### TASK TO CARRY OUT
With pictures left out, return only the lines from the line containing "[1.00-2.00s]" through the end of the material below, both included.

■ ■ ■ ■ ■

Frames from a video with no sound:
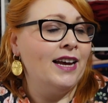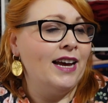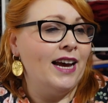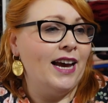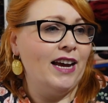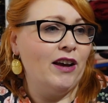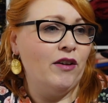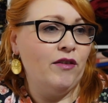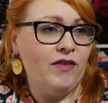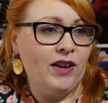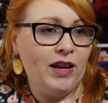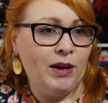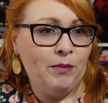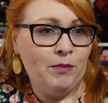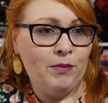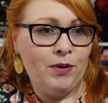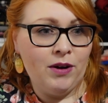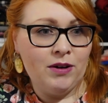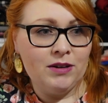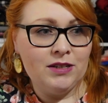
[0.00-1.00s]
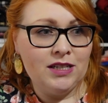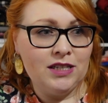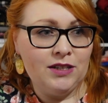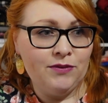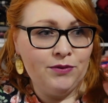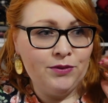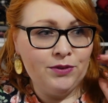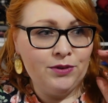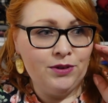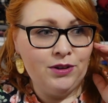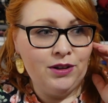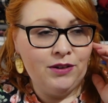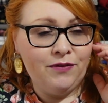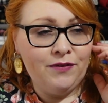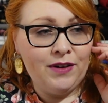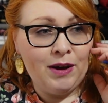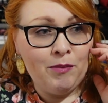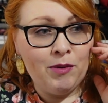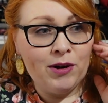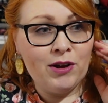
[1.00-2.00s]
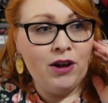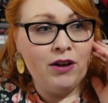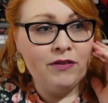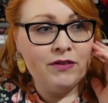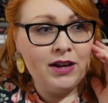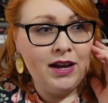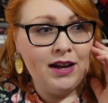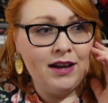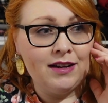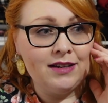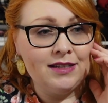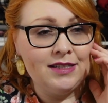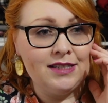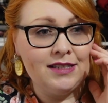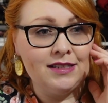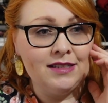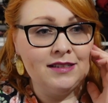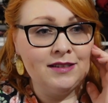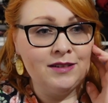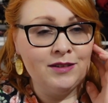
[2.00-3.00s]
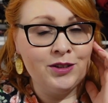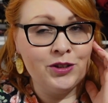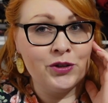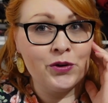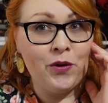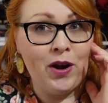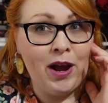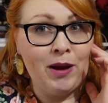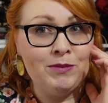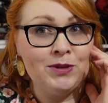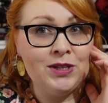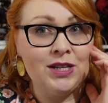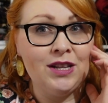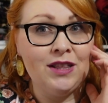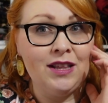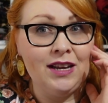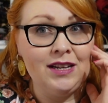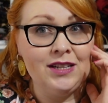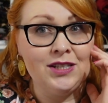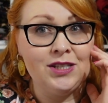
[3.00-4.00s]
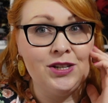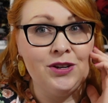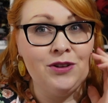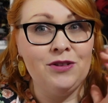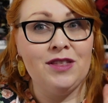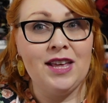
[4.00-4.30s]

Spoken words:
I have like boxes full of fabric offcuts and scraps and things too.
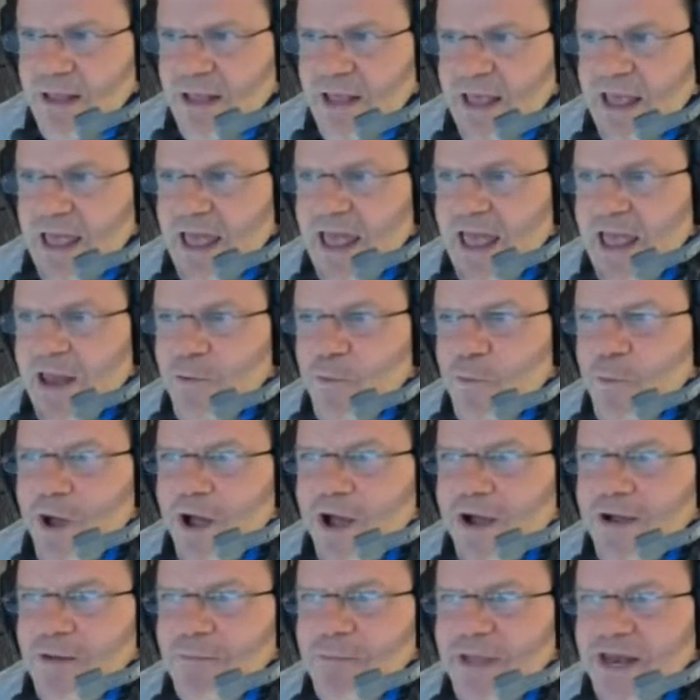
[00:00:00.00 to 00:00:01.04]
And
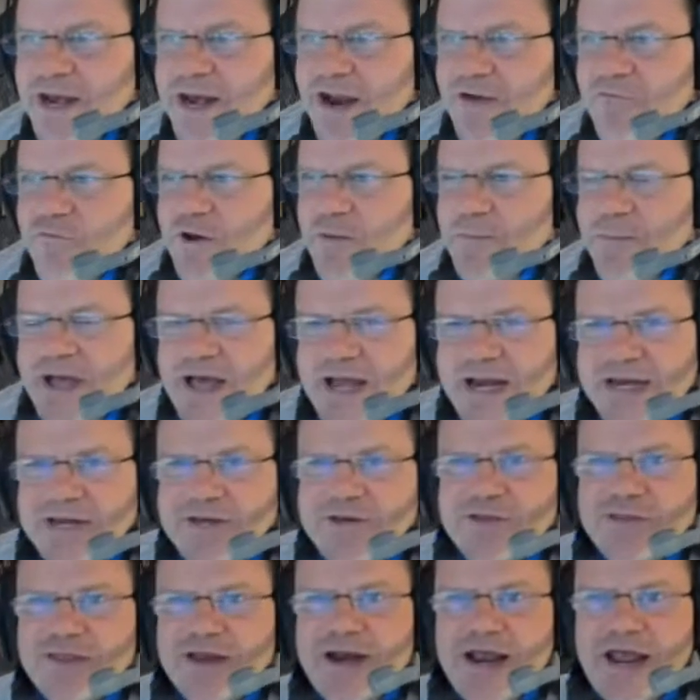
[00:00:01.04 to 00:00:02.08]
welcome in everybody to
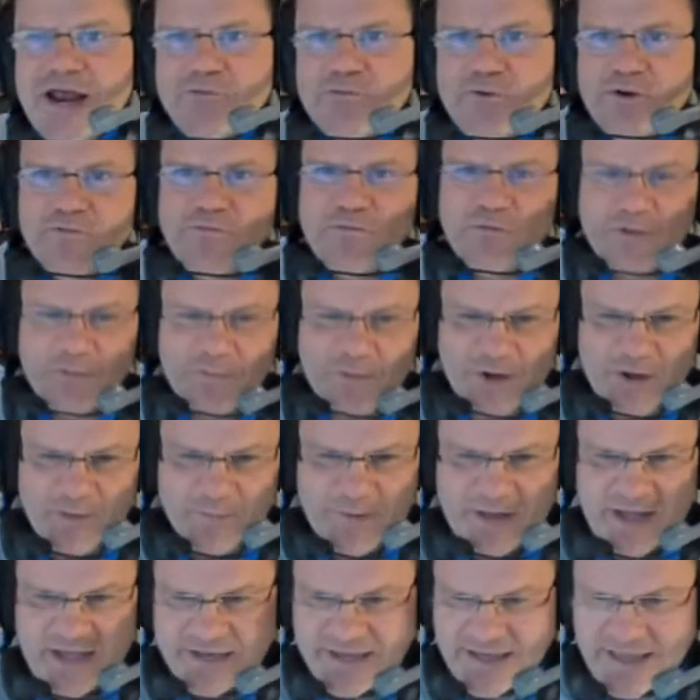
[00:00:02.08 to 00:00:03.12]
the Landry Football
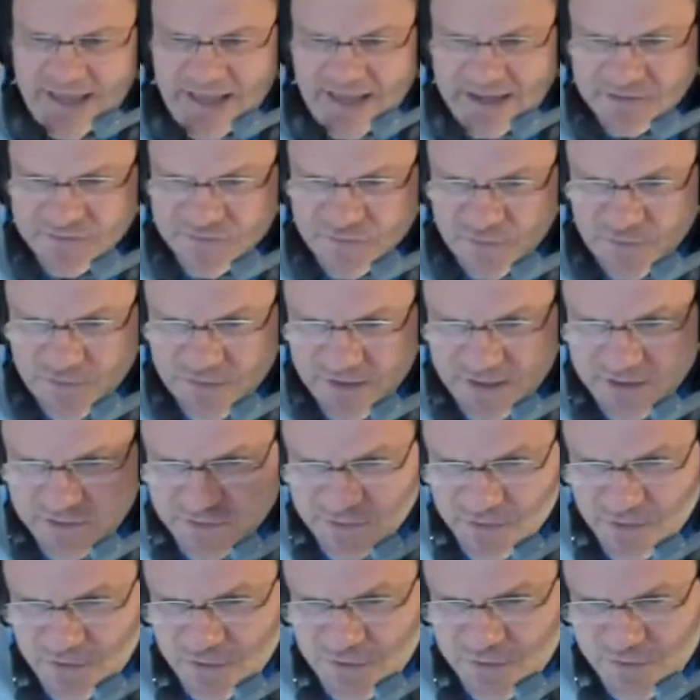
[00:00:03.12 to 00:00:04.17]
Podcast for this
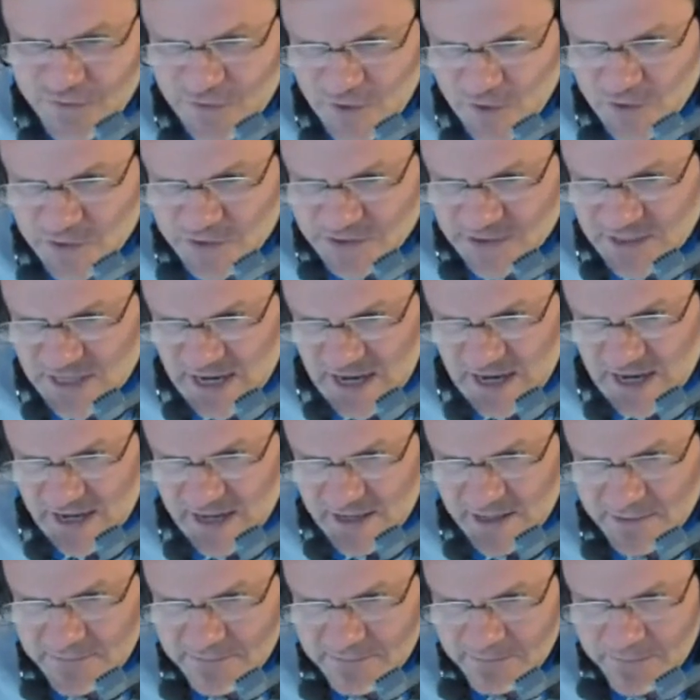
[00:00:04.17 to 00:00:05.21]

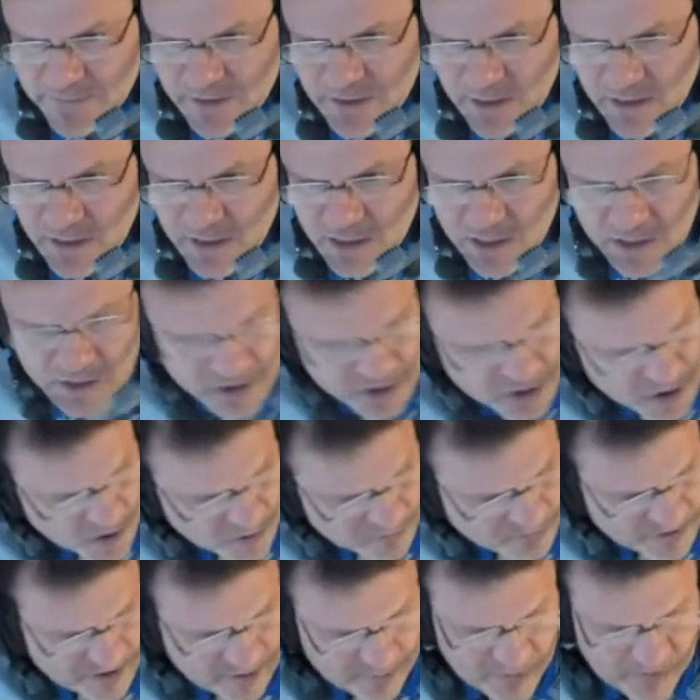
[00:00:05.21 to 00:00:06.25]
Thursday,
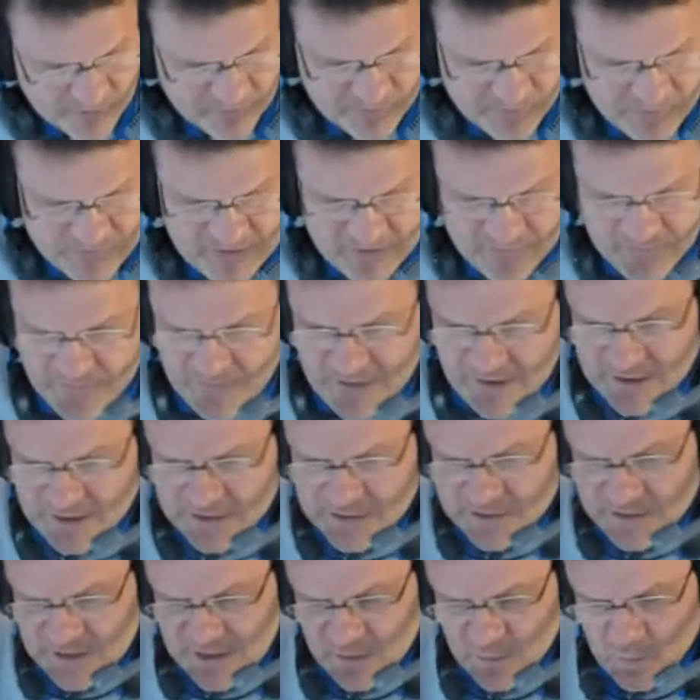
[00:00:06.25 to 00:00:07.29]
November 5th, as
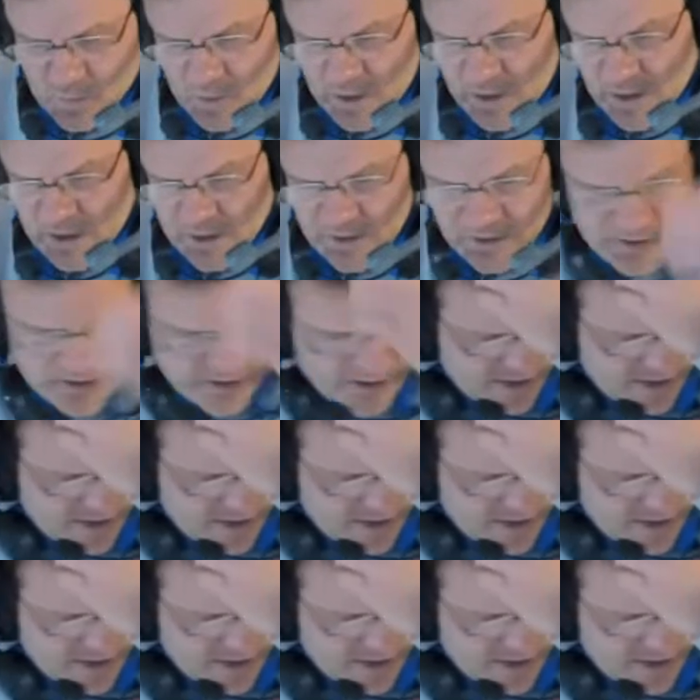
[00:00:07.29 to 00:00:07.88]
we are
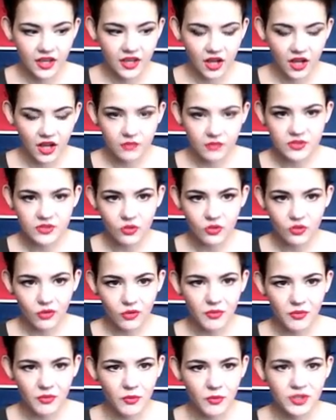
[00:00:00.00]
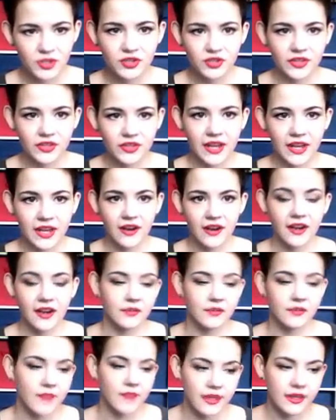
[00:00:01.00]
absorb the moisture in the air and
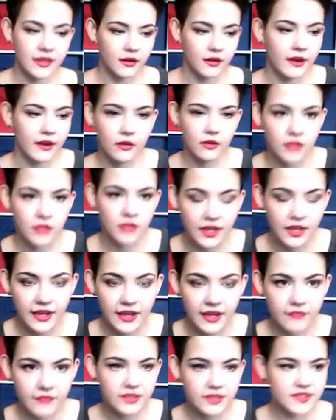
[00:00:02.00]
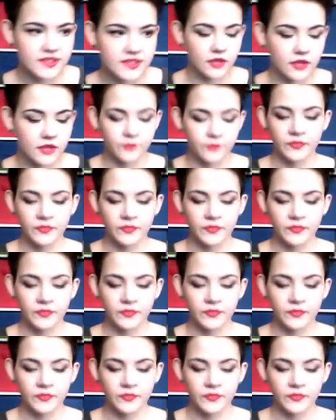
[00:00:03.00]
make your hair kind of heavy, so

■ ■ ■ ■ ■

### RESULT
[1.00-2.00s]
[2.00-3.00s]
[3.00-4.00s]
[4.00-4.30s]

Spoken words:
I have like boxes full of fabric offcuts and scraps and things too.
[00:00:00.00 to 00:00:01.04]
And
[00:00:01.04 to 00:00:02.08]
welcome in everybody to
[00:00:02.08 to 00:00:03.12]
the Landry Football
[00:00:03.12 to 00:00:04.17]
Podcast for this
[00:00:04.17 to 00:00:05.21]

[00:00:05.21 to 00:00:06.25]
Thursday,
[00:00:06.25 to 00:00:07.29]
November 5th, as
[00:00:07.29 to 00:00:07.88]
we are
[00:00:00.00]
[00:00:01.00]
absorb the moisture in the air and
[00:00:02.00]
[00:00:03.00]
make your hair kind of heavy, so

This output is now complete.